__Dataset entries__:
************

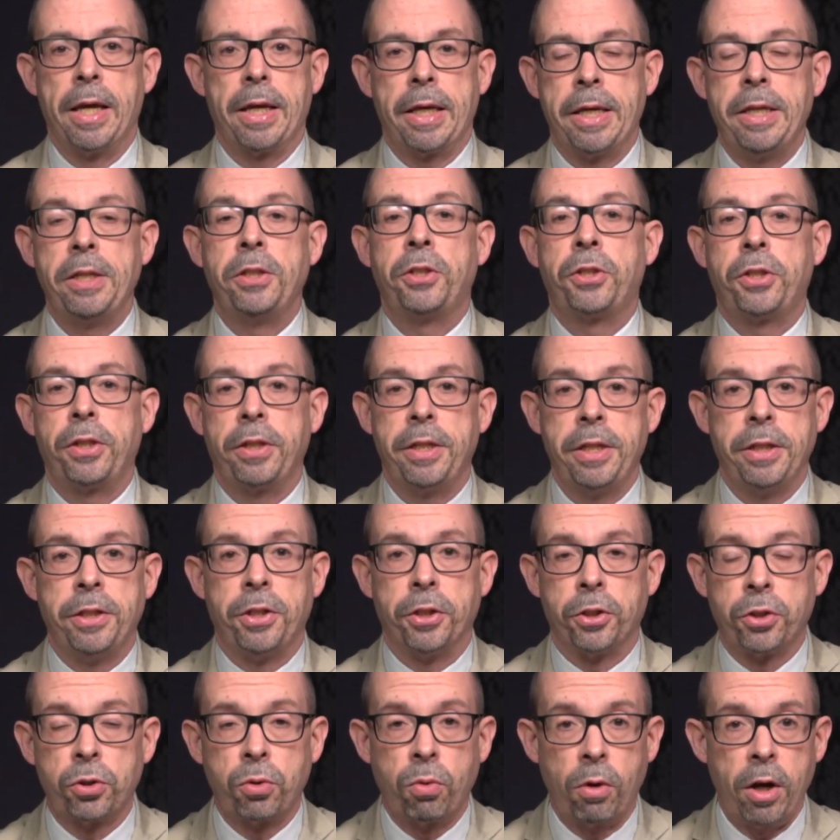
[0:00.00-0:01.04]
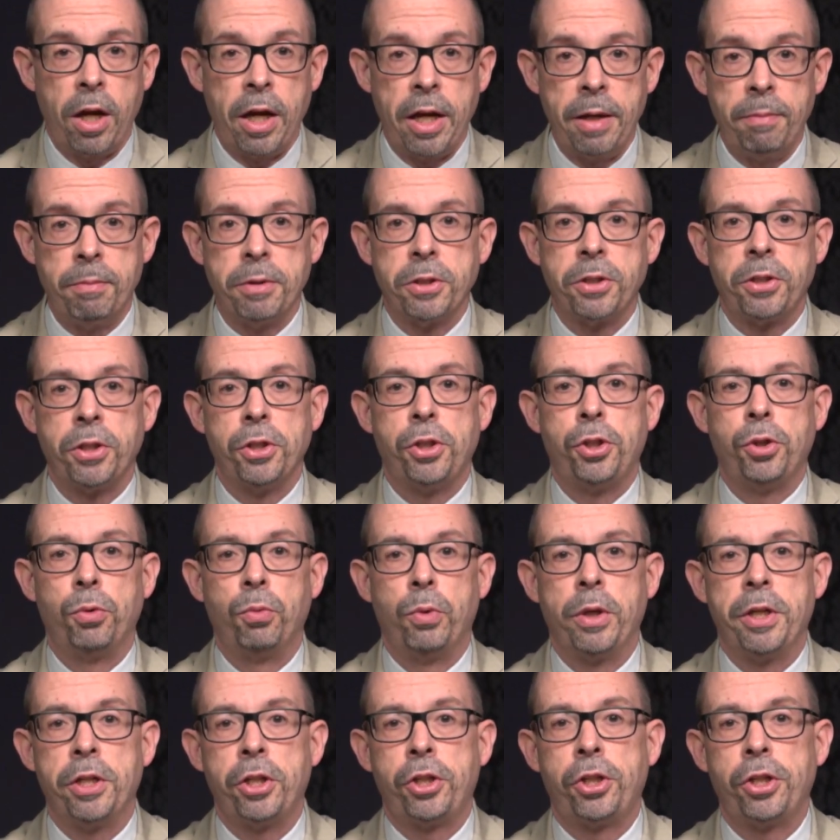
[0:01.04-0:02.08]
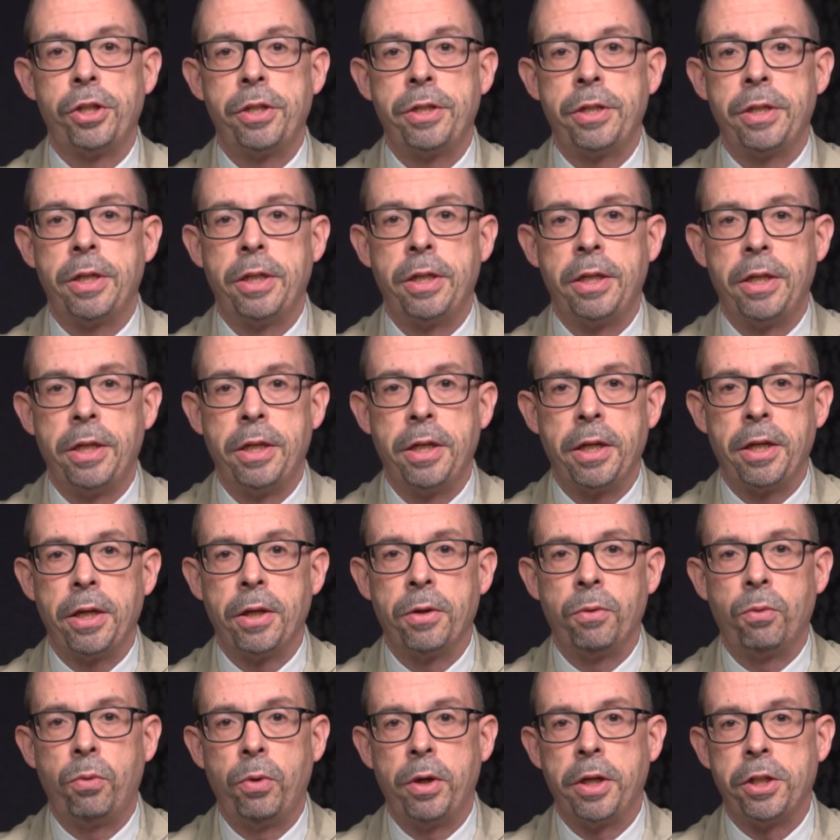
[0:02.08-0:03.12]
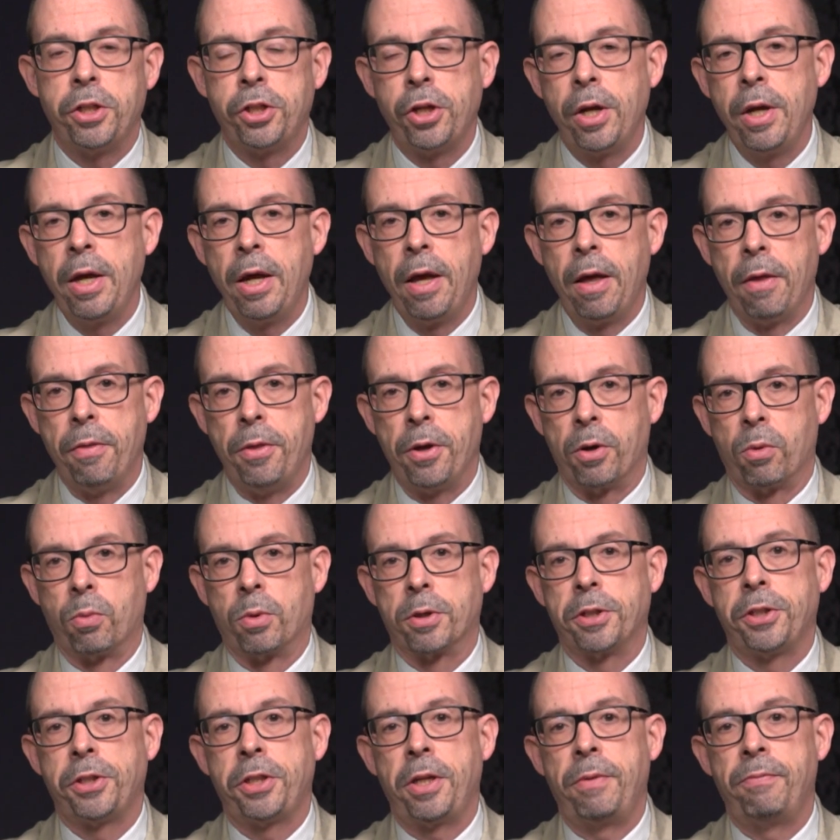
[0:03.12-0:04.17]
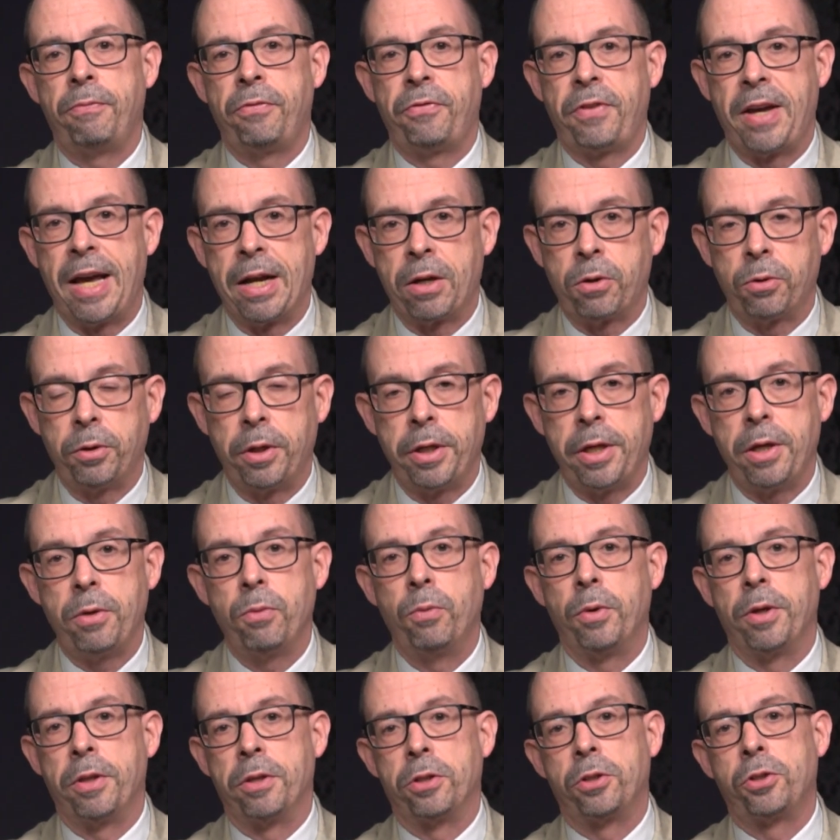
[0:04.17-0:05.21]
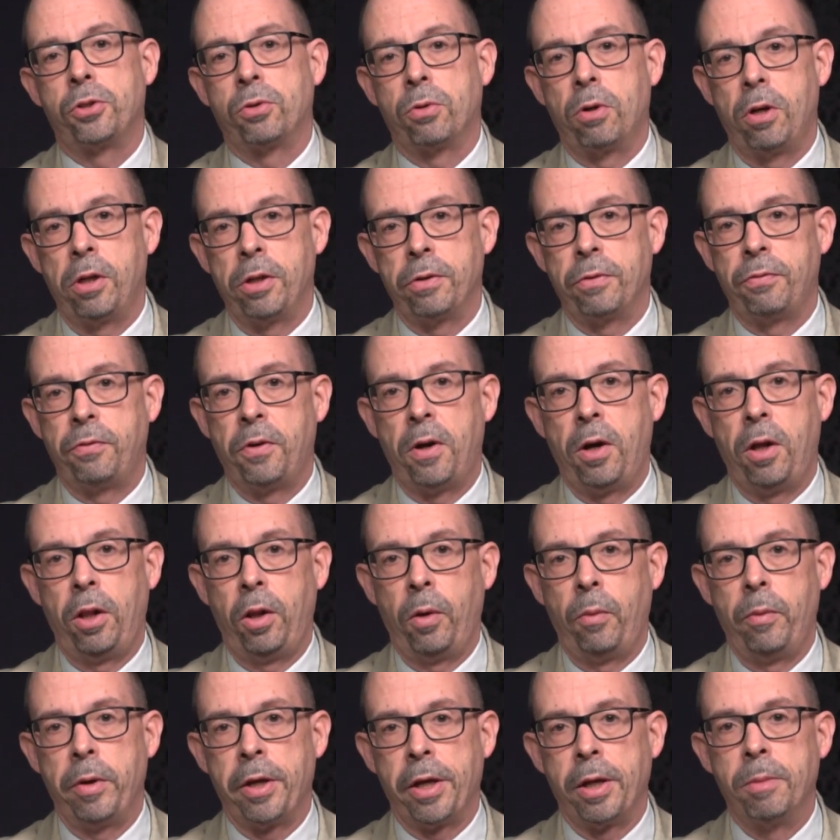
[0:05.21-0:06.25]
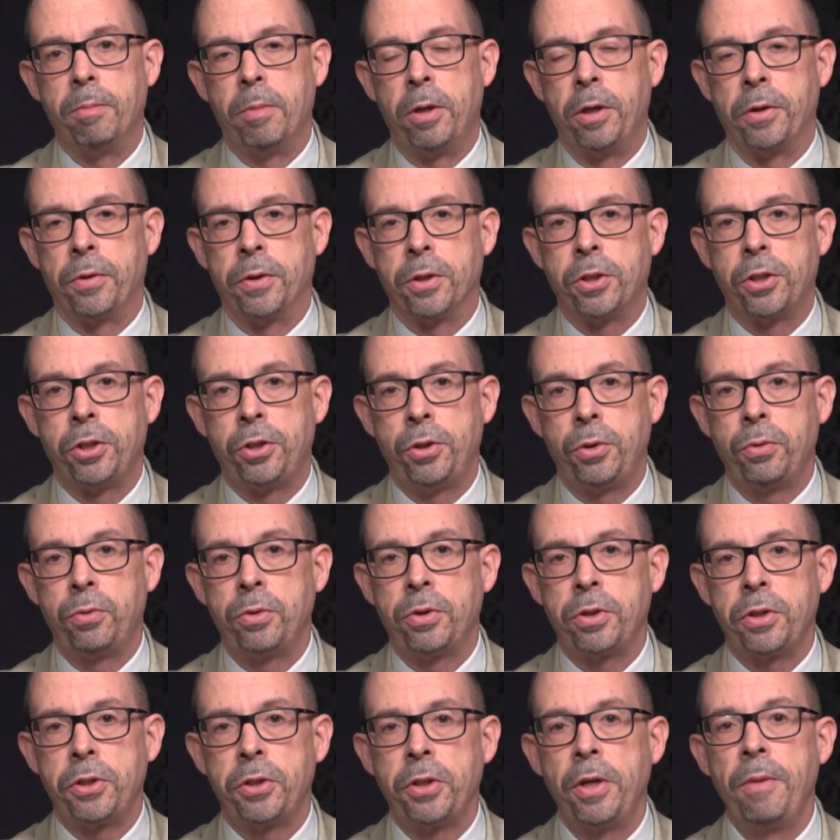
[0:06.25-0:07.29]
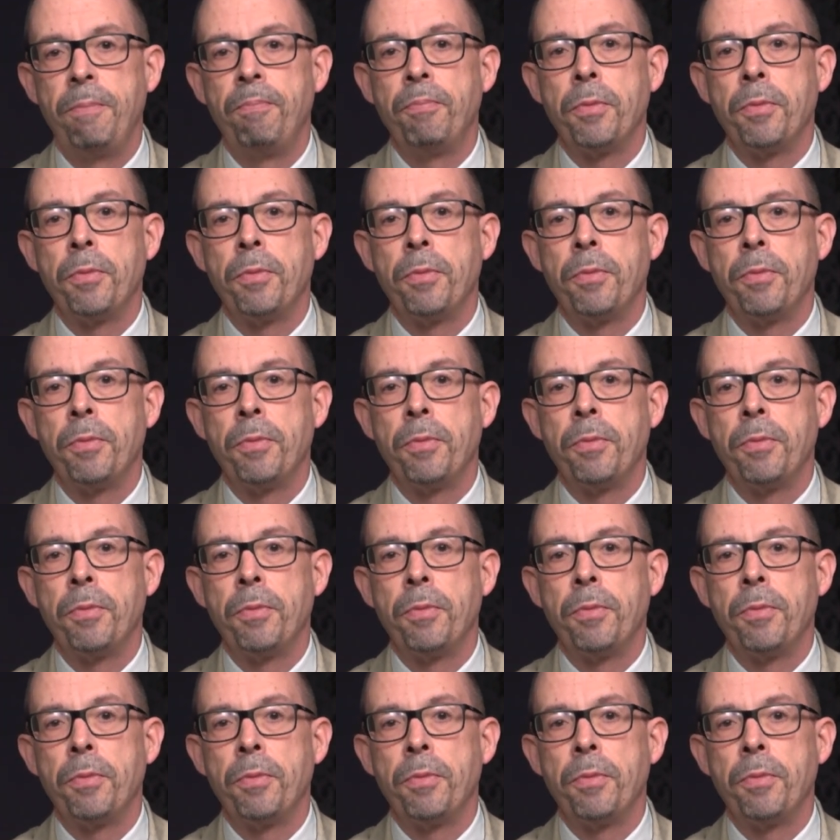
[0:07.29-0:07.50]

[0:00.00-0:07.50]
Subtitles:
He described a situation in which there were some faculty with a strong following among the students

************

__How to complete this task__:
For this exercise, the lines from the one containing "[0:02.08-0:03.12]" through the last line of the entries above are to be output exactly, both included, and pictures are skipped.

__Written solution__:
[0:02.08-0:03.12]
[0:03.12-0:04.17]
[0:04.17-0:05.21]
[0:05.21-0:06.25]
[0:06.25-0:07.29]
[0:07.29-0:07.50]

[0:00.00-0:07.50]
Subtitles:
He described a situation in which there were some faculty with a strong following among the students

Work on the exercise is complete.